On further consideration, and looking again at the forms, I agree it would fit better to use 8833 (despite waiver) rather than 8275. 

However, I've now stumbled across a handy table on the uk.gov website (https://www.gov.uk/government/uploa...356800/Digest_of_Double_Taxation_Treaties.pdf) which gives the UK interpretation (p39 in the document), which I trust is not likely to be widely at variance with the US interpretation on these very basic treaty claims. The table says my pensions are non-US-taxable, as I thought. On the strength of that, I'll go back to my first plan, skip the 8833s as per the waiver, and just put the pensions down on the 1040s as not taxable. 

Thanks for your assistance.


----------



## iota2014 (Jul 30, 2015)

Unfortunately I misread the table.

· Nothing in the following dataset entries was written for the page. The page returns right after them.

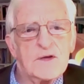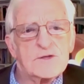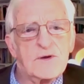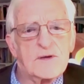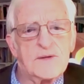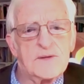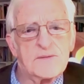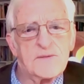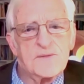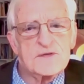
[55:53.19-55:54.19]
So I
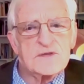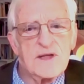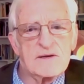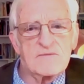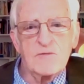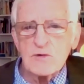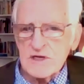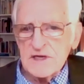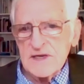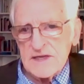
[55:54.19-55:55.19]
think that there's a lot of
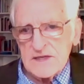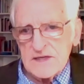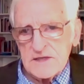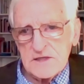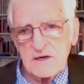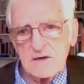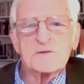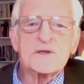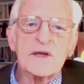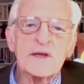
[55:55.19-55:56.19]
woundedness in our
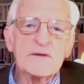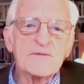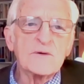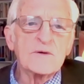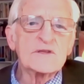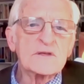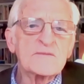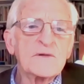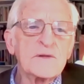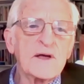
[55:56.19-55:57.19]
world today, of
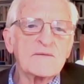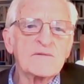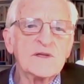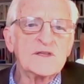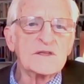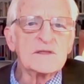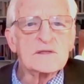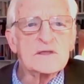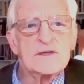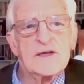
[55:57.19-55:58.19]
course, for a lot of
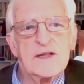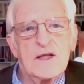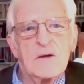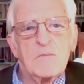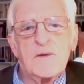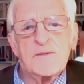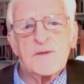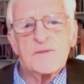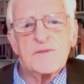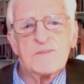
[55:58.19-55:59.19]
reasons, but
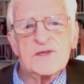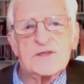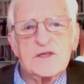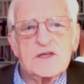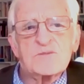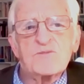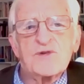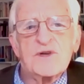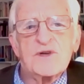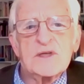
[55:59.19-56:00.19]
that the mystics
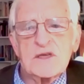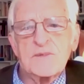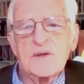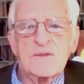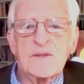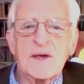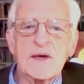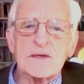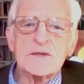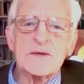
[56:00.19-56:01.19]
bring something
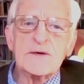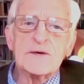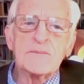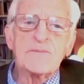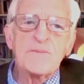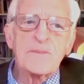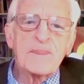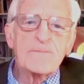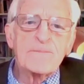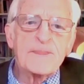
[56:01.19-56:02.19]
that
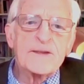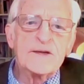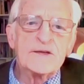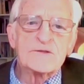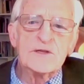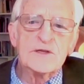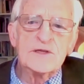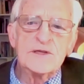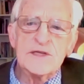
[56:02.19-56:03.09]
is really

Can't edit the post.


----------



## iota2014 (Jul 30, 2015)

An update, in case it may be of interest for any renouncing pensioners who may have similar questions. (And for the satisfaction of getting it off my chest.)

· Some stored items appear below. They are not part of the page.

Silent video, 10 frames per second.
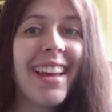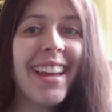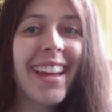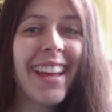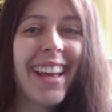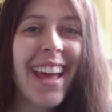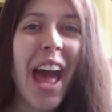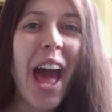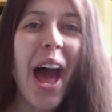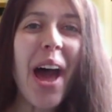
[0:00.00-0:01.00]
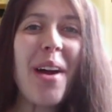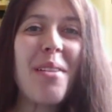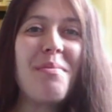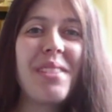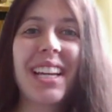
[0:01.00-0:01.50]

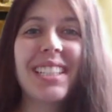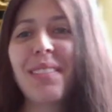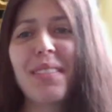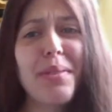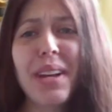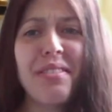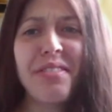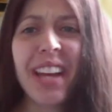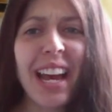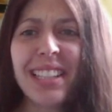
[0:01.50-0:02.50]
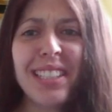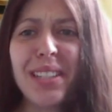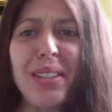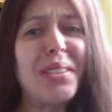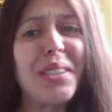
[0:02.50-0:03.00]
um, but that's something we can forget to
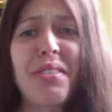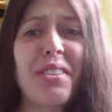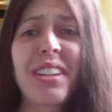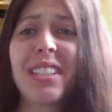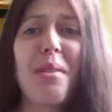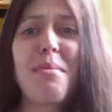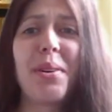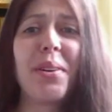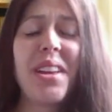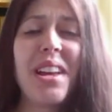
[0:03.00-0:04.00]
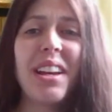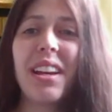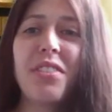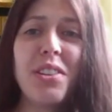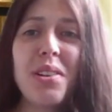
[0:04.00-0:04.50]
do. So, for example,
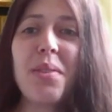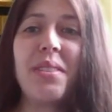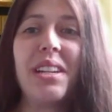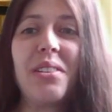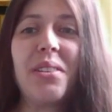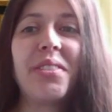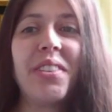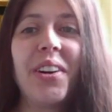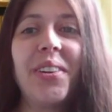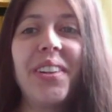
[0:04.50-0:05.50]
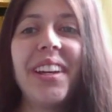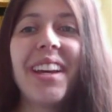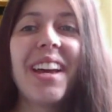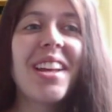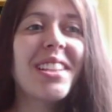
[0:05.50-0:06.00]
if you don't need your phone
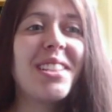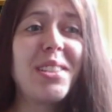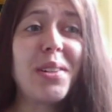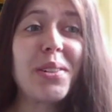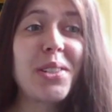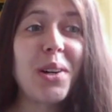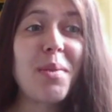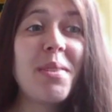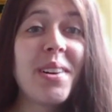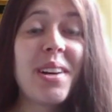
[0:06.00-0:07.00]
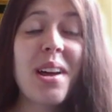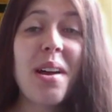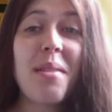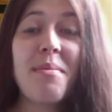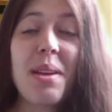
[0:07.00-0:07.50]
to do your job,
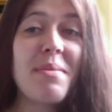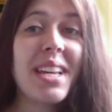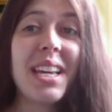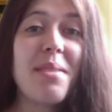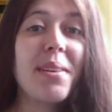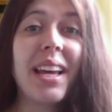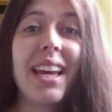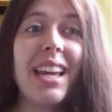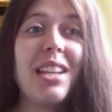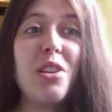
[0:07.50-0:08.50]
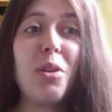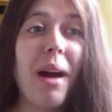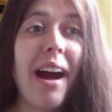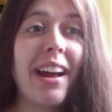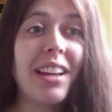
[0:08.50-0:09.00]
maybe keeping it in your
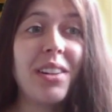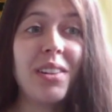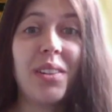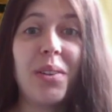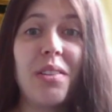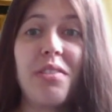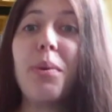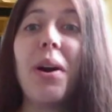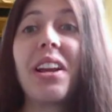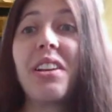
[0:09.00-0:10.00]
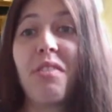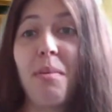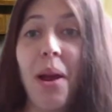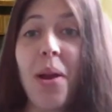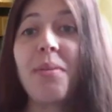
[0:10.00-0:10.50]
bag, or if you're working
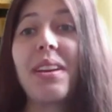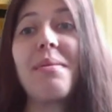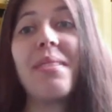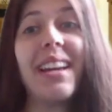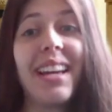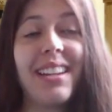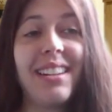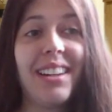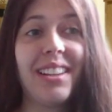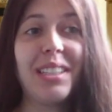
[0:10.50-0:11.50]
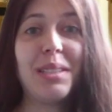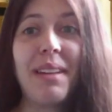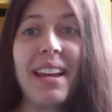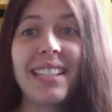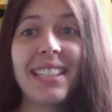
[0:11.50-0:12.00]
from home, keeping it in another
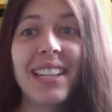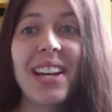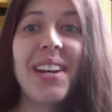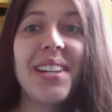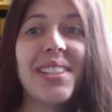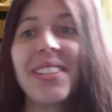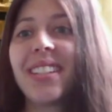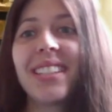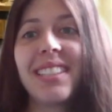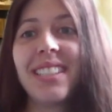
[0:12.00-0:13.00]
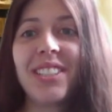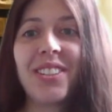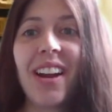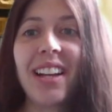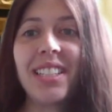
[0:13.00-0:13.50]
space so it doesn't
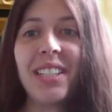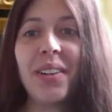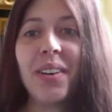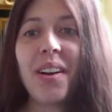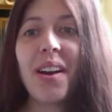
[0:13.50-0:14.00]
distract you.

After way too much headscratching and IRS-rune-reading, I proceeded on the basis that:

* the UK State Pension and the UK Government Pension are both exempt under the US-UK Tax Treaty (Article 17 for the UK State Pension, Article 19 for the UK Government Pension)

* these are probably non-contentious treaty positions, since the US Tax Code doesn't require one to file Form 8833 for pensions (Paragraph (c)(1)(iv) of Section 301.6114-1)

* the 1040 instructions say "Foreign-Source Income: You must report unearned income, such as interest, dividends, and pensions, from sources outside the United States *unless exempt by law or a tax treaty.*"

With both pensions excluded from Gross Income, I was way below the threshold for filing 1040s, so I didn't. I had previously backfiled six years of FBARs marking them as "Streamlined"; now I amended each to show "Didn't know" instead of "Streamlined", so effectively filing them under the Delinquent FBAR Submission Procedure. And then I filed a timely FBAR for 2015.

When it came to completing Form 8854, the only slightly puzzling bit was calculating Net Worth. The instructions give few clues as to exactly what should be included under Assets. There is a line to include Pensions, but it didn't seem sensible to try to conjure up a Mark-to-Market value for either the UK State Pension or the UK Government Pension, as neither of them can be sold, transferred, given away, bequeathed or cashed in.

Eventually I discovered that the IRS did indeed issue guidance on this, they just don't bother to mention it in the 8854 instructions. The relevant document is IRS Notice 97-19, SECTION III. TAX LIABILITY AND NET WORTH TESTS (https://www.irs.gov/pub/irs-irbs/irb97-10.pdf) (p.41)

This ancient tract states:


> *Determination of net worth.* For purposes of the net worth test, an individual is considered to own any interest in property that would be taxable as a gift under Chapter 12 of Subtitle B of the Code if the individual were a citizen or resident of the United States who transferred the interest immediately prior to expatriation. For this purpose, the determination of whether a transfer by gift would be taxable under Chapter 12 of Subtitle B of the Code must be determined without regard to sections 2503(b) through (g), 2513, 2522, 2523, and 2524.


Since neither of my pensions can be given away, I figure they can't be subject to gift tax, so I left them off.

I sent the 8854 to the "Where to File" address in Philadelphia via Royal Mail International Tracked, in order to obtain proof of delivery via USPS. This worked.


----------